If you just keep track of each digit in a char array, this is easy. Doubling a digit is trivial, and if the result is greater than 10 you just subtract 10 and add a carry to the next digit. Start with a value of 1, loop over the doubling function 1000 times, and you're done. You can predict the number of digits you'll need with ceil(1000*log(2)/log(10)), or just add them dynamically.
Spoiler alert: it appears I have to show the code before anyone will believe me. This is a simple implementation of a bignum with two functions, Double and Display. I didn't make it a class in the interest of simplicity. The digits are stored in a little-endian format, with the least significant digit first.
typedef std::vector<char> bignum;
void Double(bignum & num)
{
int carry = 0;
for (bignum::iterator p = num.begin(); p != num.end(); ++p)
{
*p *= 2;
*p += carry;
carry = (*p >= 10);
*p -= carry * 10;
}
if (carry != 0)
num.push_back(carry);
}
void Display(bignum & num)
{
for (bignum::reverse_iterator p = num.rbegin(); p != num.rend(); ++p)

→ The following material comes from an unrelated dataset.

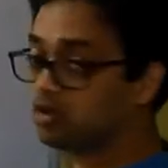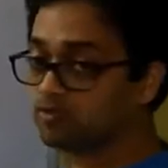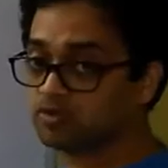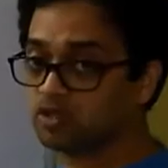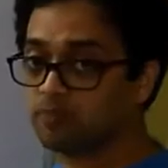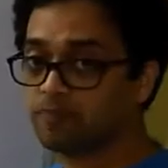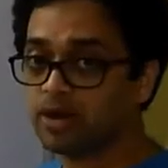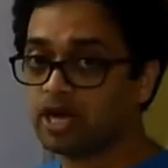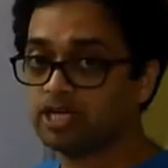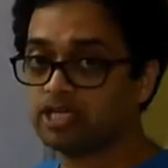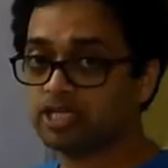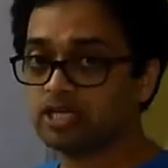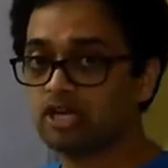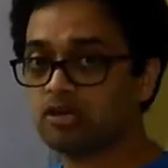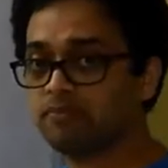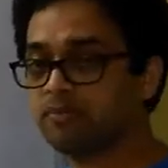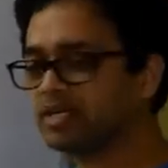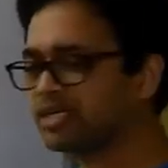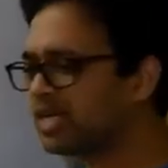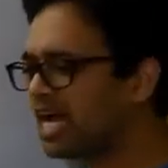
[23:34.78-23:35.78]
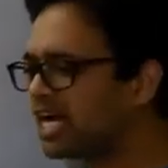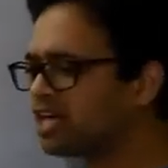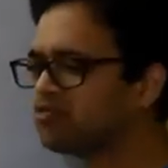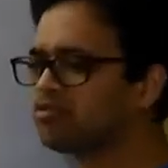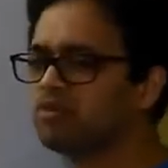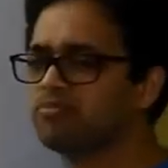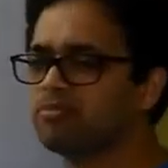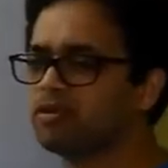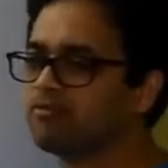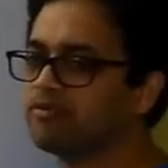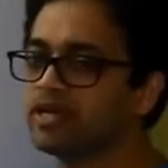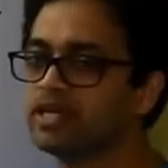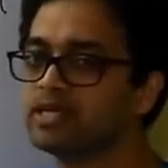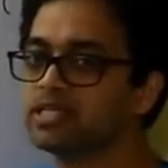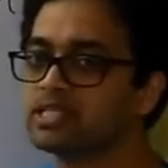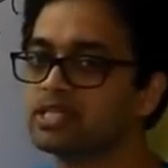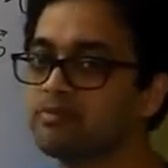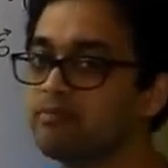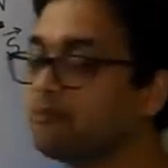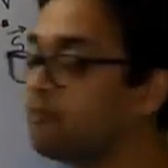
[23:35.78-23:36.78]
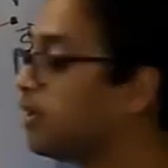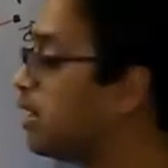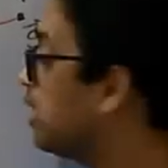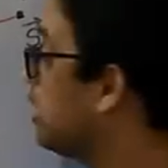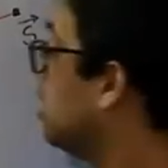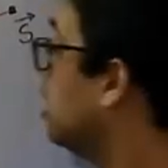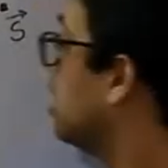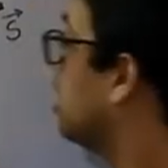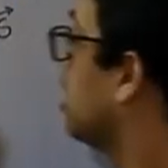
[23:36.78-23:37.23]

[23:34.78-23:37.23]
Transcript: of the particle, but that will be very simple,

std::cout << static_cast<int>(*p);
}
int main(int argc, char* argv[])
{
bignum num;
num.push_back(1);
for (int i = 0; i < 1000; ++i)
Double(num);
Display(num);
std::cout << std::endl;
return 0;
}
You need a bignum library, such as this one.

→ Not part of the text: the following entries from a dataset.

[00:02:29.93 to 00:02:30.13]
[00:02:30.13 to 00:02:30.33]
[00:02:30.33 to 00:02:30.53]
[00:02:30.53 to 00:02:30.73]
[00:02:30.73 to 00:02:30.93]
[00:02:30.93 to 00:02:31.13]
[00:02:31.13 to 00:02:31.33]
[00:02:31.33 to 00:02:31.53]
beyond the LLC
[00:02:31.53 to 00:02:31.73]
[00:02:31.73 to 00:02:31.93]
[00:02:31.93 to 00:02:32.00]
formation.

You probably need a pointer here (pun intended)
In C++ you would need to create your own bigint lib in order to do the same as in python.
C/C++ operates on fundamental data types. You are using a double which has only 64 bits to store a 1000 bit number. double uses 51 bit for the significant digits and 11 bit for the magnitude.
The only solution for you is to either use a library like bignum mentioned elsewhere or to roll out your own.
UPDATE: I just browsed to the Euler Problem site and found that Problem 13 is about summing large integers. The iterated method can become very tricky after a short while, so I'd suggest to use the code from Problem #13 you should have already to solve this, because 2**N => 2**(N-1) + 2**(N-1)
Using bignums is cheating and not a solution. Also, you don't need to compute 2**1000 or anything like that to get to the result. I'll give you a hint:
Take the first few values of 2**N:
0 1 2 4 8 16 32 64 128 256 ...
Now write down for each number the sum of its digits:
1 2 4 8 7 5 10 11 13 ...
You should notice that (x~=y means x and y have the same sum of digits)
1+1=2, 1+(1+2)=4, 1+(1+2+4)=8, 1+(1+2+4+8)=16~=7 1+(1+2+4+8+7)=23~=5
Now write a loop.
Project Euler = Think before Compute!
If you want to do this sort of thing on a practical basis, you're looking for an arbitrary precision arithmetic package. There are a number around, including NTL, lip, GMP, and MIRACL.
If you're just after something for Project Euler, you can write your own code for raising to a power. The basic idea is to store your large number in quite a few small pieces, and implement your own carries, borrows, etc., between the pieces.
Isn't pow(2, 1000) just 2 left-shifted 1000 times, essentially? It should have an exact binary representation in a double float. It shouldn't require a bignum library.